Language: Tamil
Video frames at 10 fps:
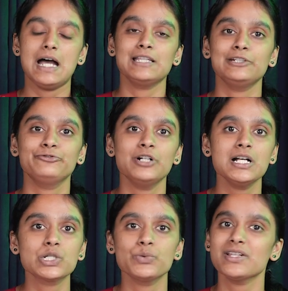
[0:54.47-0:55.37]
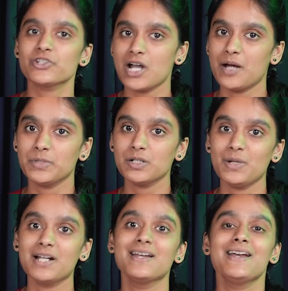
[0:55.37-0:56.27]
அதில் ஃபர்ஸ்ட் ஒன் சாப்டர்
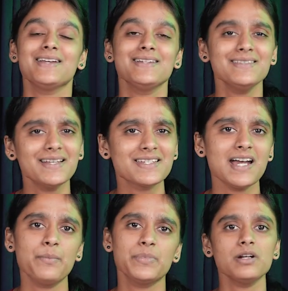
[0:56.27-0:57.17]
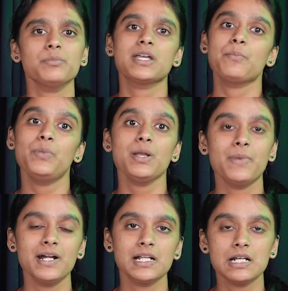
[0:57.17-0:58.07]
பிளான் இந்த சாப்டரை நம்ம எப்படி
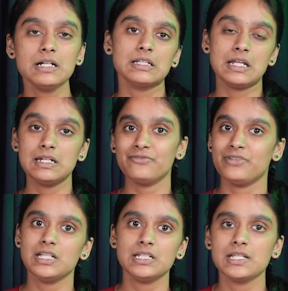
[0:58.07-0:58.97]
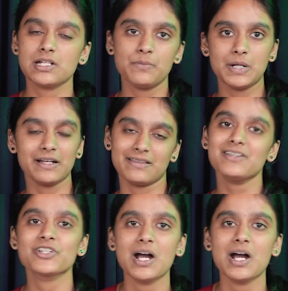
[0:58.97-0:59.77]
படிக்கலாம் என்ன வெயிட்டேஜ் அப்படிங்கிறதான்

----------

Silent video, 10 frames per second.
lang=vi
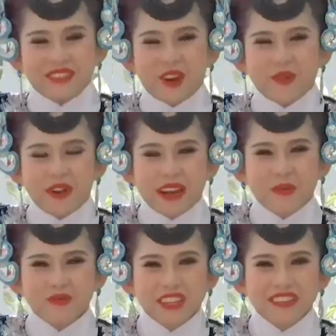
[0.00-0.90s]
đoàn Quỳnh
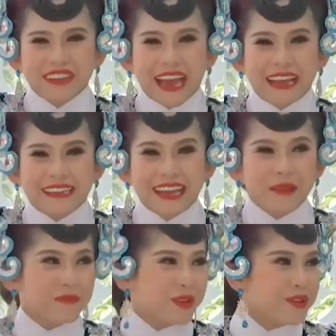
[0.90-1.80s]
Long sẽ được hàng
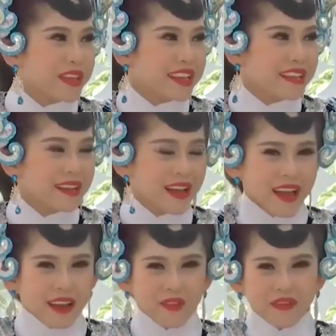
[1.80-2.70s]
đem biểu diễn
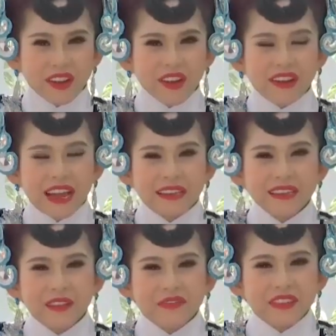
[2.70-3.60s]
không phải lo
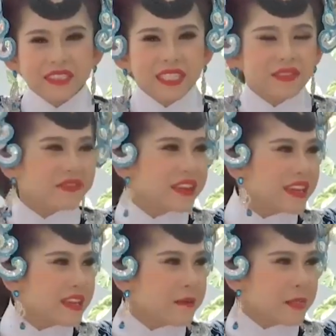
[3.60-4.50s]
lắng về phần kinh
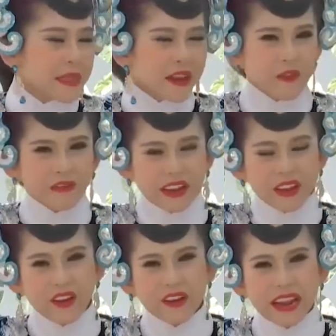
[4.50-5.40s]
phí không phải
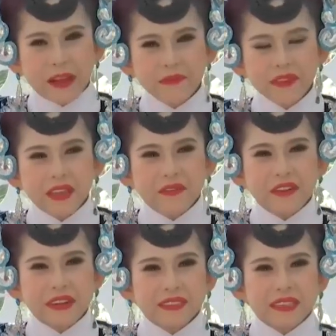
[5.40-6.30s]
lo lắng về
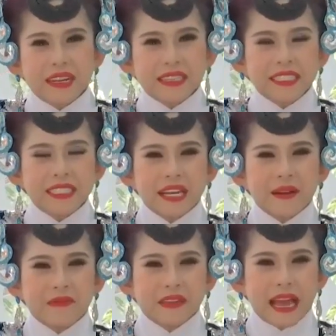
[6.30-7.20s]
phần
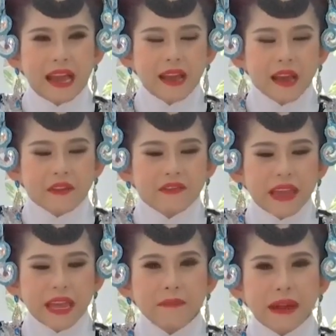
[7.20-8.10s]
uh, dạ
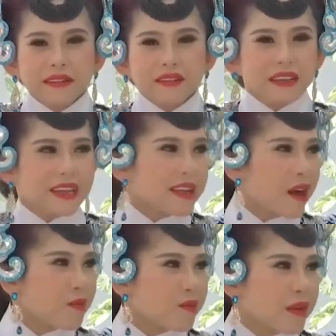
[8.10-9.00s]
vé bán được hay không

----------

**Directions:** The lines that contain the word "frames" are wanted; copy each of them from the records.

**Answer section:**
Video frames at 10 fps:
Silent video, 10 frames per second.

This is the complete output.